[Listed records — start]

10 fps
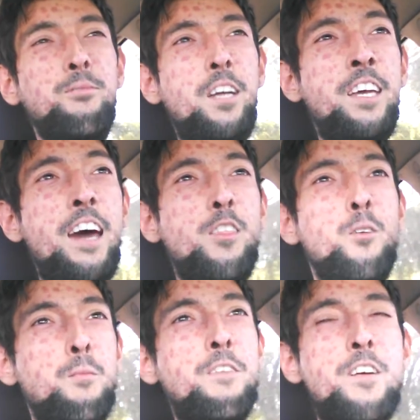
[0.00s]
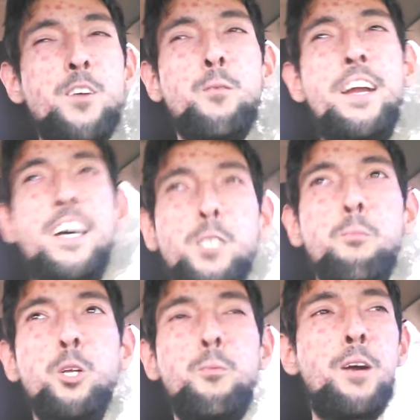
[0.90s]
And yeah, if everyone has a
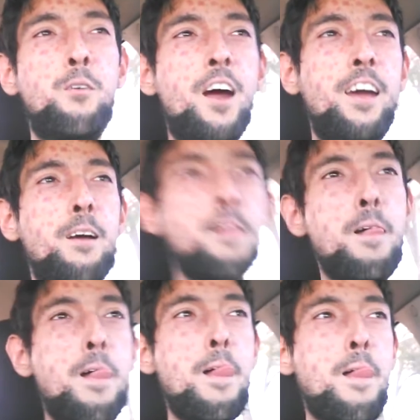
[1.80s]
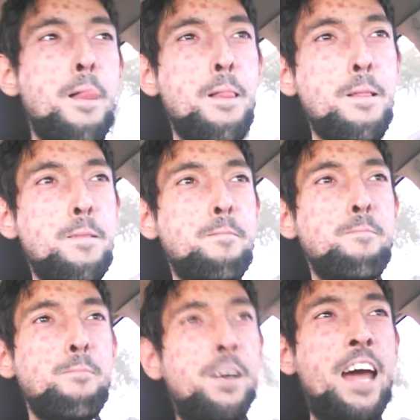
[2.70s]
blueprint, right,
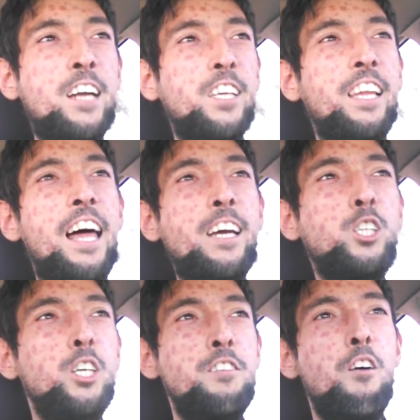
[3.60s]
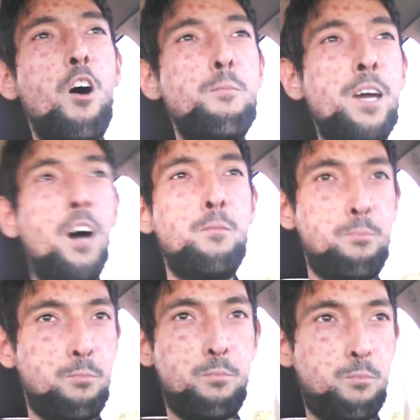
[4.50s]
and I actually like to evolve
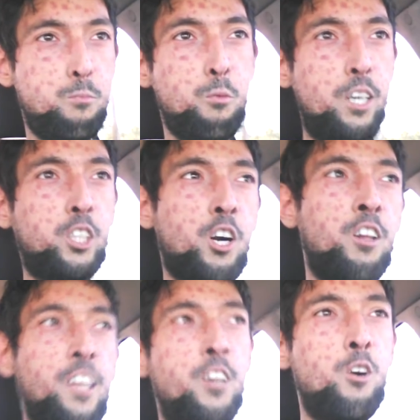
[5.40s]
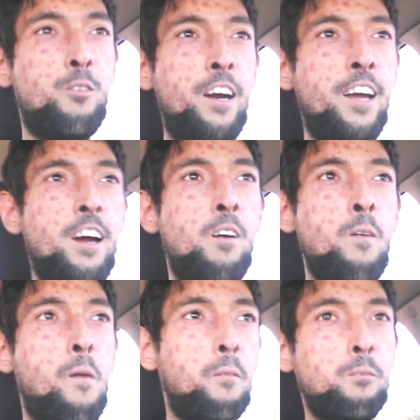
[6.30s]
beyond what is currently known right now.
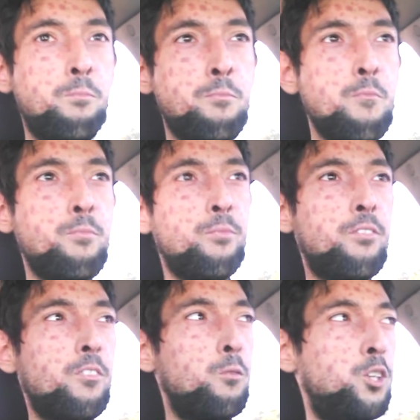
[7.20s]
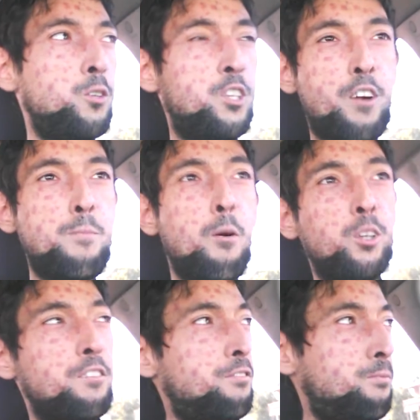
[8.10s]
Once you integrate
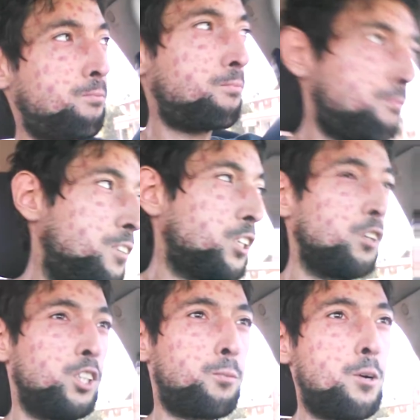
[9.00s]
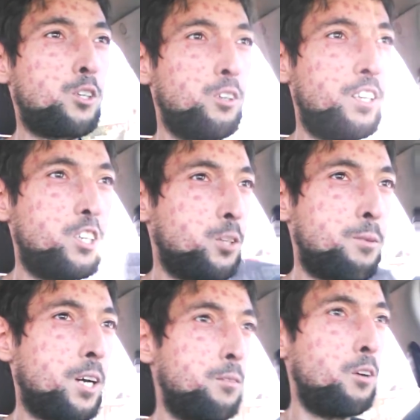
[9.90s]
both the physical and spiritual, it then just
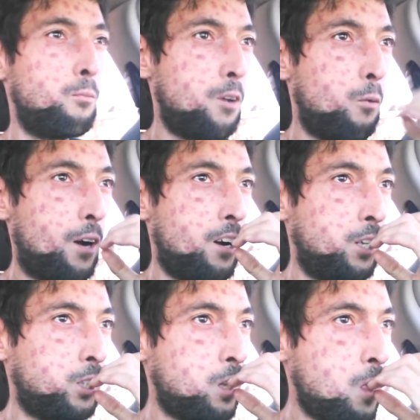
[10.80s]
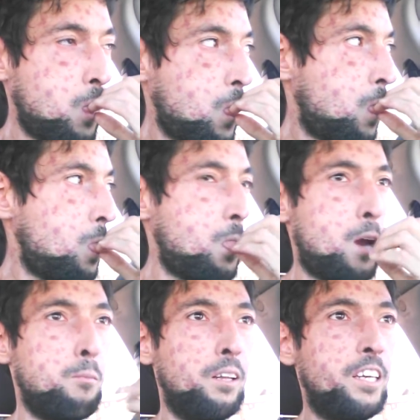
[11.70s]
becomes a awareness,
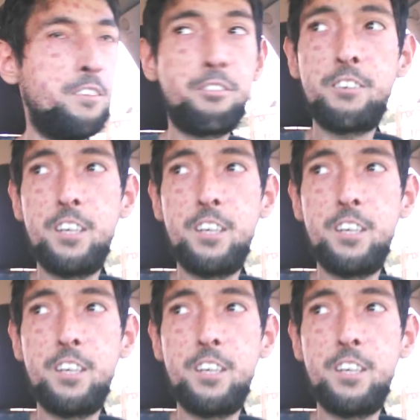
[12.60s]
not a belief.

[Listed records — finish]

## Work order:
Copy out all the data above exactly, pictures excluded.

## Written response:
10 fps
[0.00s]
[0.90s]
And yeah, if everyone has a
[1.80s]
[2.70s]
blueprint, right,
[3.60s]
[4.50s]
and I actually like to evolve
[5.40s]
[6.30s]
beyond what is currently known right now.
[7.20s]
[8.10s]
Once you integrate
[9.00s]
[9.90s]
both the physical and spiritual, it then just
[10.80s]
[11.70s]
becomes a awareness,
[12.60s]
not a belief.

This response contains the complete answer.